[Start of Attachment]

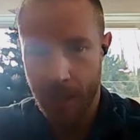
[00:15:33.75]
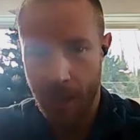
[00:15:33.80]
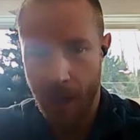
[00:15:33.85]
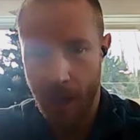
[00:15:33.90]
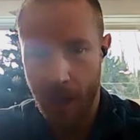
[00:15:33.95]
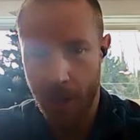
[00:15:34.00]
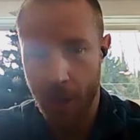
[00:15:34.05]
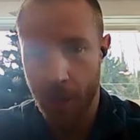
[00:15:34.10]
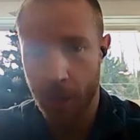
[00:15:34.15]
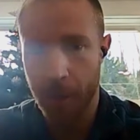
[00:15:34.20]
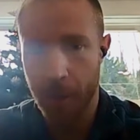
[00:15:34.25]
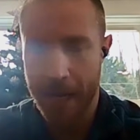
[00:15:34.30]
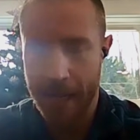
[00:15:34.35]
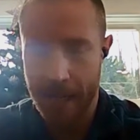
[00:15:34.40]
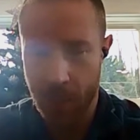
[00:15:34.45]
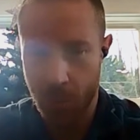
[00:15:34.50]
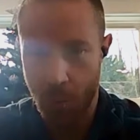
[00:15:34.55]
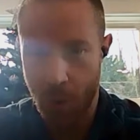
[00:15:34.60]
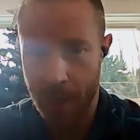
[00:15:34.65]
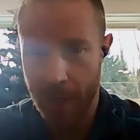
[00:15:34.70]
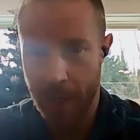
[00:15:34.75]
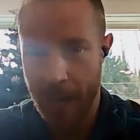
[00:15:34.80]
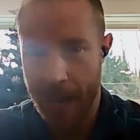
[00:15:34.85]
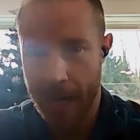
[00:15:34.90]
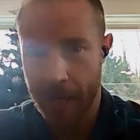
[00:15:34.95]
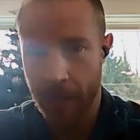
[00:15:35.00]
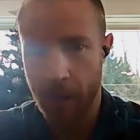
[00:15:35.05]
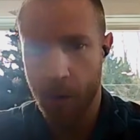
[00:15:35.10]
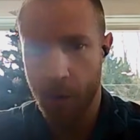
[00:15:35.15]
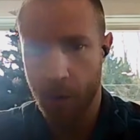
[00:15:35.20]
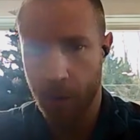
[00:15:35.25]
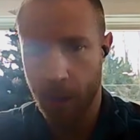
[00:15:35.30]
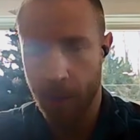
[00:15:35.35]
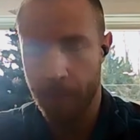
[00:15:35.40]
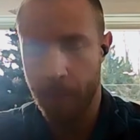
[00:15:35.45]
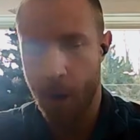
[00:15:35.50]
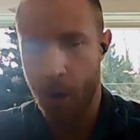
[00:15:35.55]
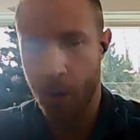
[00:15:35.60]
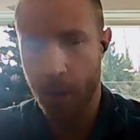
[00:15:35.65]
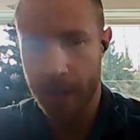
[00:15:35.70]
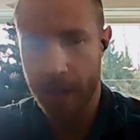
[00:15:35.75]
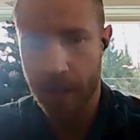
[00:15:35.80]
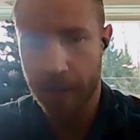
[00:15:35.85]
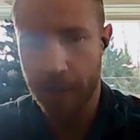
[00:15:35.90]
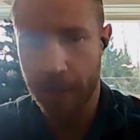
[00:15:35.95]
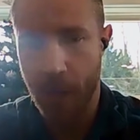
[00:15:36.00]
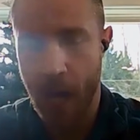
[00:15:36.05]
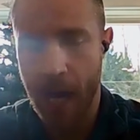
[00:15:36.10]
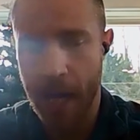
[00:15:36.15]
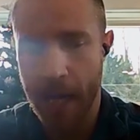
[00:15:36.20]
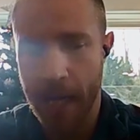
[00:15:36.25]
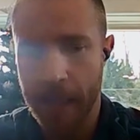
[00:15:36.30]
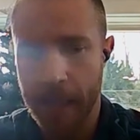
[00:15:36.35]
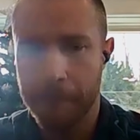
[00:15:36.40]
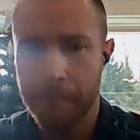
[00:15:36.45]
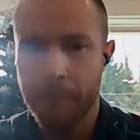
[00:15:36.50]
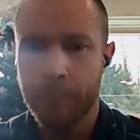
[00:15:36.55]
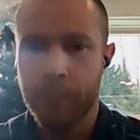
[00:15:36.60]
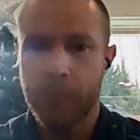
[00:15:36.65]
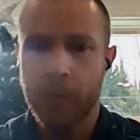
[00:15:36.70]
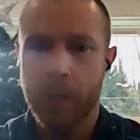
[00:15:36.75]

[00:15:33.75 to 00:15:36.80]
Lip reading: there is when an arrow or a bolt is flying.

[End of Attachment]

Would you repeat the complete listing exactly, excluding each picture it holds?

= WRITTEN ANSWER =
[00:15:33.75]
[00:15:33.80]
[00:15:33.85]
[00:15:33.90]
[00:15:33.95]
[00:15:34.00]
[00:15:34.05]
[00:15:34.10]
[00:15:34.15]
[00:15:34.20]
[00:15:34.25]
[00:15:34.30]
[00:15:34.35]
[00:15:34.40]
[00:15:34.45]
[00:15:34.50]
[00:15:34.55]
[00:15:34.60]
[00:15:34.65]
[00:15:34.70]
[00:15:34.75]
[00:15:34.80]
[00:15:34.85]
[00:15:34.90]
[00:15:34.95]
[00:15:35.00]
[00:15:35.05]
[00:15:35.10]
[00:15:35.15]
[00:15:35.20]
[00:15:35.25]
[00:15:35.30]
[00:15:35.35]
[00:15:35.40]
[00:15:35.45]
[00:15:35.50]
[00:15:35.55]
[00:15:35.60]
[00:15:35.65]
[00:15:35.70]
[00:15:35.75]
[00:15:35.80]
[00:15:35.85]
[00:15:35.90]
[00:15:35.95]
[00:15:36.00]
[00:15:36.05]
[00:15:36.10]
[00:15:36.15]
[00:15:36.20]
[00:15:36.25]
[00:15:36.30]
[00:15:36.35]
[00:15:36.40]
[00:15:36.45]
[00:15:36.50]
[00:15:36.55]
[00:15:36.60]
[00:15:36.65]
[00:15:36.70]
[00:15:36.75]

[00:15:33.75 to 00:15:36.80]
Lip reading: there is when an arrow or a bolt is flying.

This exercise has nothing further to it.